Fast load times are essential to any website. Users want pages to load instantly – if it takes too long, they lose interest. For visual based websites, this is possible even more important. Another factor is that visual based sites will likely load slower, simply due to the nature of the site. For this reason, finding ways to speed up your site and decrease the load time is key. Here are a few ways to reduce that load time, primarily for a visual based site.
This is a good solution for any page with a large number of images, and more so for high-quality web pages, which tend to be bulky and slow to load. You can reduce HTTP response time by as much as 70 percent with tools like GZip, which compress images, reducing the bandwidth requirement of your page, thus minimizing load time. Zipping or compressing images will dramatically reduce load time on your page.
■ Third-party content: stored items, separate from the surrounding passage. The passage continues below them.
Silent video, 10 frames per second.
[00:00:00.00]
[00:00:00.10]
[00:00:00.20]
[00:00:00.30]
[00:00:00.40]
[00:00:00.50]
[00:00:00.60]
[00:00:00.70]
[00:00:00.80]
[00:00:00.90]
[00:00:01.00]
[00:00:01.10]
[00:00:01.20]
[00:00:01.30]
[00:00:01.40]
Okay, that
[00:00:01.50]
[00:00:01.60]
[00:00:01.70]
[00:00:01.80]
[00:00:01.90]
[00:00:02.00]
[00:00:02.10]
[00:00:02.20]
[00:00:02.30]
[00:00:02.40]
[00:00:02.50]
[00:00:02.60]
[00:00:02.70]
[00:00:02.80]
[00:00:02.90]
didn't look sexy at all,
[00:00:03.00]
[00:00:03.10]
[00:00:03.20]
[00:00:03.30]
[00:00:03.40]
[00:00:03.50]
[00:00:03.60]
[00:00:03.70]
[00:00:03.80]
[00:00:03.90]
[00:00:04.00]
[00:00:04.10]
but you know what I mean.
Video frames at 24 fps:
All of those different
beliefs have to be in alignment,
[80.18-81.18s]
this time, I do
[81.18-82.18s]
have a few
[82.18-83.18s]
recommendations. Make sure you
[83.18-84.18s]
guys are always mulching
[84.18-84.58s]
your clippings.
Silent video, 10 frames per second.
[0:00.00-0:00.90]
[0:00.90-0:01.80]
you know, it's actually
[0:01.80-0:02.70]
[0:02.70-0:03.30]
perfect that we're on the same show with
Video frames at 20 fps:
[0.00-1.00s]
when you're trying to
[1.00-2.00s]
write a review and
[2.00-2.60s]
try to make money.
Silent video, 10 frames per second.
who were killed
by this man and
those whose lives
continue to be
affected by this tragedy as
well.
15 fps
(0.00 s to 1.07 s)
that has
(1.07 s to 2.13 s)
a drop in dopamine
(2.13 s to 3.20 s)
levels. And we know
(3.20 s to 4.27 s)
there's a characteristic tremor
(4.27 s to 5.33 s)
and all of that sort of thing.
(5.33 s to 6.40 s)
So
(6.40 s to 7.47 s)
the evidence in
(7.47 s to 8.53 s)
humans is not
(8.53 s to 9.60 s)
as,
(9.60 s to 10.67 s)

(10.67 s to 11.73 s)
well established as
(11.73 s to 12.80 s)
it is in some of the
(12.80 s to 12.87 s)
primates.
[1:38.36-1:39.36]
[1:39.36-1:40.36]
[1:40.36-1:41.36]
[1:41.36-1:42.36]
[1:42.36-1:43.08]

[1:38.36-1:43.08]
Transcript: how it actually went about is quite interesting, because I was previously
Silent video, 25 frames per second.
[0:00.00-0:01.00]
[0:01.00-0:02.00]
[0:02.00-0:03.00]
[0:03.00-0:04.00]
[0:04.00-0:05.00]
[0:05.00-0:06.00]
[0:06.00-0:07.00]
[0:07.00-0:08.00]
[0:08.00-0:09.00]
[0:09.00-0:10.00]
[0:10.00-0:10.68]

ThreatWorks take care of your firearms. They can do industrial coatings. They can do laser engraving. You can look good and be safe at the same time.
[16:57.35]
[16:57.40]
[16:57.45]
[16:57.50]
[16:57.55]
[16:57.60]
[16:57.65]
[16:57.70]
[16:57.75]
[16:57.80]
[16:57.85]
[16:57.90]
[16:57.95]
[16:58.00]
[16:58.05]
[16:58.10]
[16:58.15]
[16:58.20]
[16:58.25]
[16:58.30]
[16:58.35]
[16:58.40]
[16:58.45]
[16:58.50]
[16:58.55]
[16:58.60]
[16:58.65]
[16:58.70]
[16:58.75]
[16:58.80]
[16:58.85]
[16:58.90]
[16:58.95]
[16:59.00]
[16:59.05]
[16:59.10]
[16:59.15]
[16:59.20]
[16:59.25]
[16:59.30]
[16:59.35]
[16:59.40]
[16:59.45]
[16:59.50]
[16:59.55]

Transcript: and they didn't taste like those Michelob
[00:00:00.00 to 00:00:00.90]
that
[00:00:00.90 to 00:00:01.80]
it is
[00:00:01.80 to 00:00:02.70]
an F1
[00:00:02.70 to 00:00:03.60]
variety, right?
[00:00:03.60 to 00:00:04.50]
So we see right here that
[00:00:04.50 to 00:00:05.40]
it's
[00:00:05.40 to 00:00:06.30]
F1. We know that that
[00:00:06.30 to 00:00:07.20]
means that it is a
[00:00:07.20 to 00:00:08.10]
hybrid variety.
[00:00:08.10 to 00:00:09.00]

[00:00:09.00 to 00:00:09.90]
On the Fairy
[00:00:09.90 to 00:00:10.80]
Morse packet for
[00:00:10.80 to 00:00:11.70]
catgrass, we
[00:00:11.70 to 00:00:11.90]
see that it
There are several codes you can add to compress images. You can also use a plugin, but too many plugins will also slow down your website.
Using a CDN
A Content Delivery Network (or CDN) is a number of secondary host servers in multiple locations across the globe. Using a CDN means that when a user loads a web page, the site is loaded from the nearest CDN server, rather than the website’s central server. The server being closer means the load time is faster. It also helps with problems like bottlenecking and potential server crashes due to overloads.
CDN for images may be more important than standard text pages because an image based page will likely have more components. The time taken to send and receive HTTP requests through a CDN will be much less than through a central server.
Use Browser Caching
Cached data and images mean that for users returning to your site, certain parts of the website are already on their hard drive in the cache. This means fewer components need to be loaded, cutting load time by as much as 90 percent. If a large proportion of your website is visual or image based, this is a huge help – cached images can be loaded instantly, no download time or HTTP requests.
Size Images Properly
Rather than uploading an image that is 1000 pixels wide to a page that’s only 570 pixels wide and setting the width parameter accordingly, edit your image to the exact size you need it to show up on the page – in this case, 570 pixels. Reducing the color depth slightly and avoiding over sizing images, which take much longer to load, will speed up your site.
Use JPG or PNG rather than BMP or TIFF, and if you do need to use GIFS, go small and opt for a simple color pallet.
Other options for reducing load times and speeding up your site include reducing plug-ins and minimizing HTTP requests. For images, the ones I’ve covered are likely your best options.